HZ. MEHDİ (AS)'IN ARABASININ ÖZELLİKLERİ
Hz. Mehdi (as) mutedil ahlaklı, iyi yaratılışlıdır... ONUN ATI, KARANLIKLARDA ON DÖRTLÜK AY GİBİ PARLAR. O (HZ. MEHDİ (AS)), EN HAYIRLI TOPLULUĞUN ÖNÜNDE GİDER. Onlar Allah'ın dinine sarılmış; onunla Allah'a yaklaşmaya çalışırlar... (Şeyh Muhammed b. İbrahim-i Numani, Gaybet-i Numani s. 171)
Hadiste Hz. Mehdi (as) devrinde teknik araçlardan birinin de 'araba' olacağına ve bu arabaların farlarına, iç ışıklandımalarına dikkat çekilmiştir. Hadiste verilen bilgiden, Hz. Mehdi (as)'ın arabasının farlarının da parlayacağı anlaşılmaktadır.
Ayrıca hadiste Hz. Mehdi (as)'ın "atının on dörtlük ay gibi" parlayacağının vurgulanmış olması da, hayret verici bir detaydır. Bu ifade, Hz. Mehdi (as)'ın arabasındaki oval, iri, tamamen ışık kaplı ve aydınlatıcı bir ışık kaynağına işaret etmektedir ki, bu da Hz. Mehdi (as)'ın arabasının farlarını çok detaylı bir şekilde tarif etmektedir.

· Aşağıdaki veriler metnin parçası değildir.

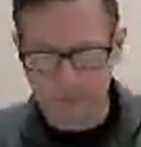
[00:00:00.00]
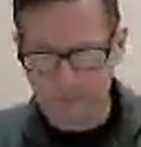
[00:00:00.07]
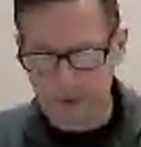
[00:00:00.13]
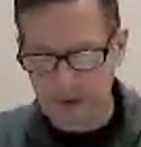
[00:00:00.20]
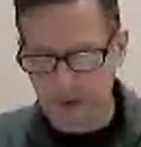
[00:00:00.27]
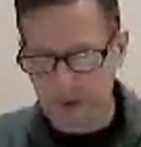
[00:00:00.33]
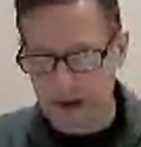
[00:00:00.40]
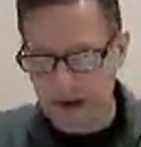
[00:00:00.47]

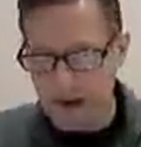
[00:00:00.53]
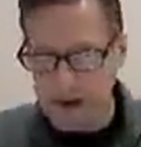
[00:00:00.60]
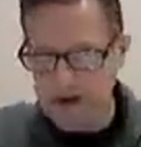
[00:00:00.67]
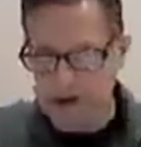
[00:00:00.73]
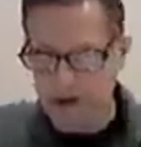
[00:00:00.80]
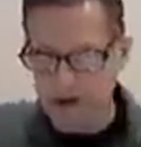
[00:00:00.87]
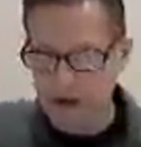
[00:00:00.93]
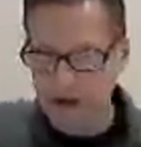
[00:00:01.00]
Okay,
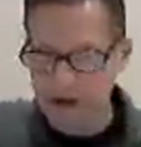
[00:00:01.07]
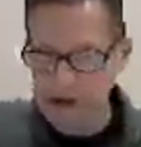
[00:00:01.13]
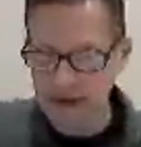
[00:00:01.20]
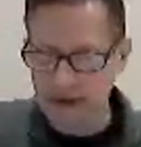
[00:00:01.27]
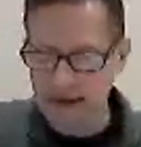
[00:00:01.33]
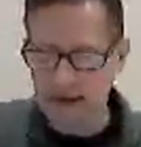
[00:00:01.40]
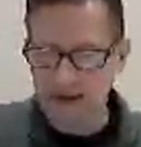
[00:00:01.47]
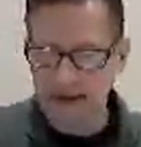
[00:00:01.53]
let's
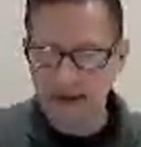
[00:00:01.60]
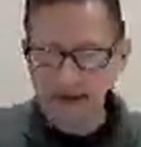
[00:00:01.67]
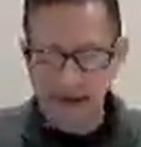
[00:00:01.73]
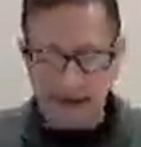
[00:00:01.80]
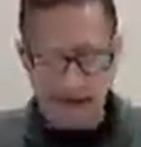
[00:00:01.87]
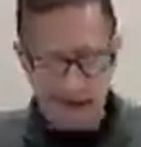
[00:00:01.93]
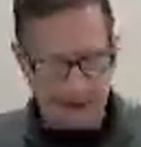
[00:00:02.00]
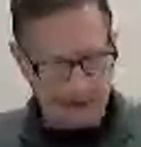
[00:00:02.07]
see.
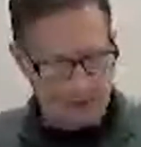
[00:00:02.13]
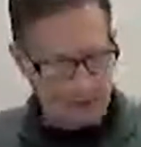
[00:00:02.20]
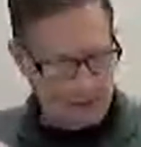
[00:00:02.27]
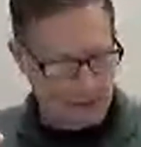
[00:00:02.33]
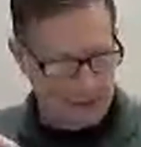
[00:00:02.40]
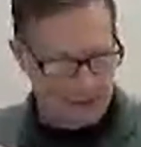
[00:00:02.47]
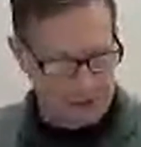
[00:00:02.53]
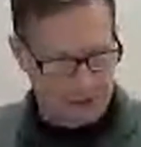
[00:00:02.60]
Oh, I'm sorry,
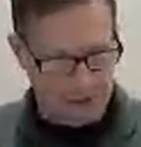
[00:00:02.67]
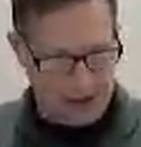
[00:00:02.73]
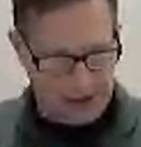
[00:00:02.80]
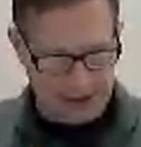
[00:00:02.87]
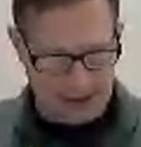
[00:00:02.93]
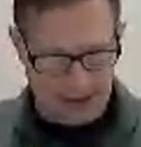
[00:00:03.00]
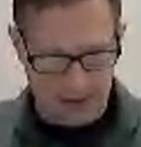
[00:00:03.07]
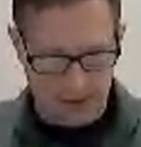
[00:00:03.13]
there was a
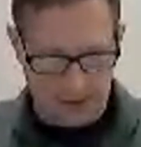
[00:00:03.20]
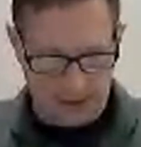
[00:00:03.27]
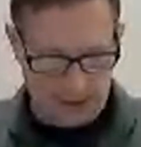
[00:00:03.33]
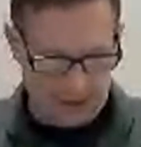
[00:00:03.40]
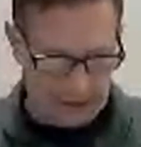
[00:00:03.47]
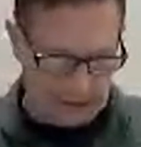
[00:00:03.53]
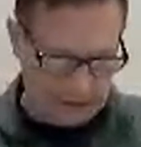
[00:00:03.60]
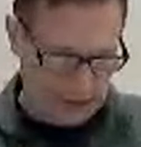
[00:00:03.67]
vaccine
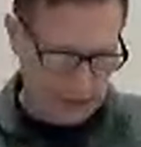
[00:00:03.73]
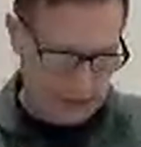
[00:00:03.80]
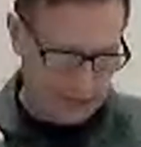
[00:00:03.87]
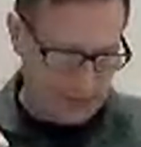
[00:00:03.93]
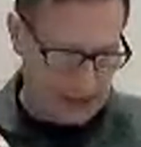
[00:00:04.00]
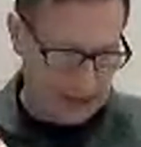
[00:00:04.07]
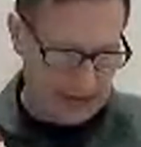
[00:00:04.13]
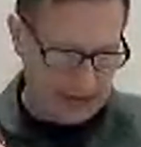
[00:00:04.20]
question. I got to jump
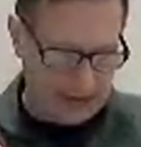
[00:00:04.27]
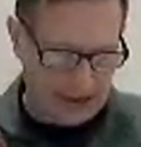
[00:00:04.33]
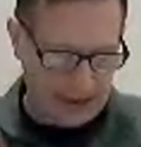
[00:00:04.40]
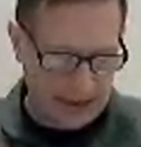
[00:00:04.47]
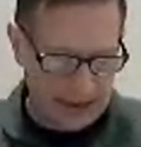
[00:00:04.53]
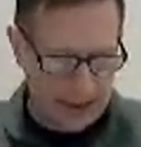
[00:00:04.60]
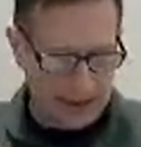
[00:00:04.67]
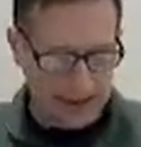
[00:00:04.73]
back to
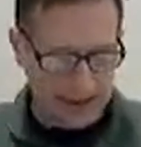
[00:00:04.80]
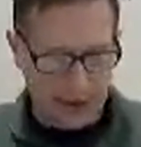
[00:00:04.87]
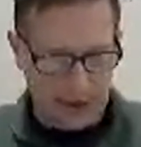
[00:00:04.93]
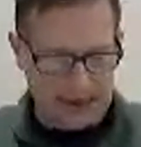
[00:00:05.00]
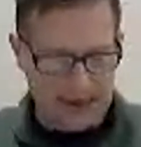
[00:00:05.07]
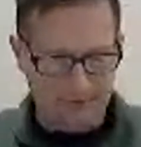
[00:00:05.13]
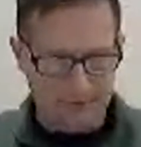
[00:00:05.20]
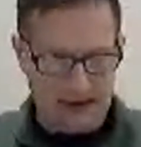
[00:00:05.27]
that. If we
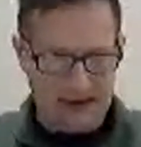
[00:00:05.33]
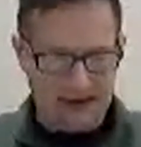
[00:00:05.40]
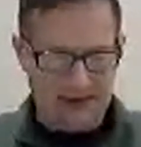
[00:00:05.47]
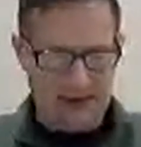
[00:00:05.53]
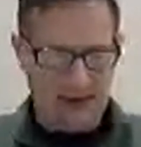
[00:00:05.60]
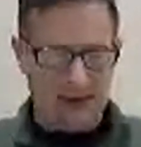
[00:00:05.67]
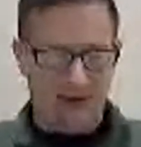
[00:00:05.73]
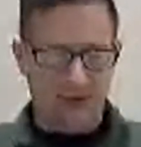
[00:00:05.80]
get the
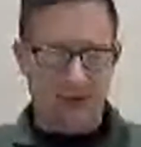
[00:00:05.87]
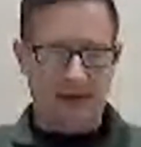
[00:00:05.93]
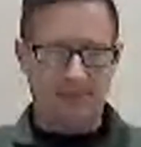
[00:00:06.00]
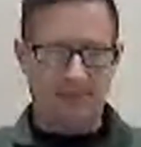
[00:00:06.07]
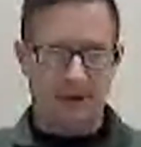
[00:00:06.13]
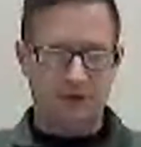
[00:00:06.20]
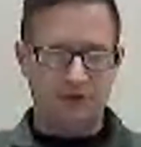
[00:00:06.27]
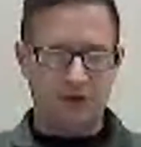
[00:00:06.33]
vaccine, are we able
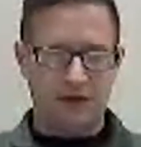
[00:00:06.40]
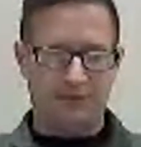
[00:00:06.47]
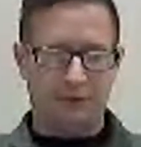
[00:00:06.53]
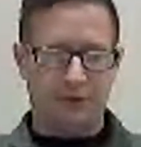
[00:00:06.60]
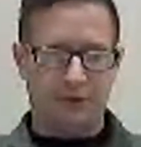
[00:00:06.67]
to travel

"O, en hayırlı topluluğun önünde gider" sözleriyle ise Hz. Mehdi (as)'ın arabasının, kendi talebelerinden oluşan bir konvoyun önünde gideceğine işaret edilmektedir.
Ya da "Önünde gider" ifadesi Hz. Mehdi (as)'ın bu arabanın ön tarafında oturacağını göstermektedir.
Abân bin Tağlib şöyle der, İmam Caferi Sadık aleyhisselam'ın şöyle buyurduğunu duydum: "Ben Kaim'i (Hz. Mehdi (as)'ı) Kufe'nin Necef'inde görür gibiyim. ... DAHA SONRA  (HZ. MEHDİ (AS)) SİYAH-BEYAZ RENKLİ İKİ GÖZÜNÜN ARASI IŞIK GİBİ PARLAYAN BİR ATA BİNECEK..."
Bu hadiste ise, arabanın iki tarafındaki iki fara dikkat çekilmiş ve Hz. Mehdi (as)'ın siyah ve açık renkli arabalar kullanacağı belirtilmiştir.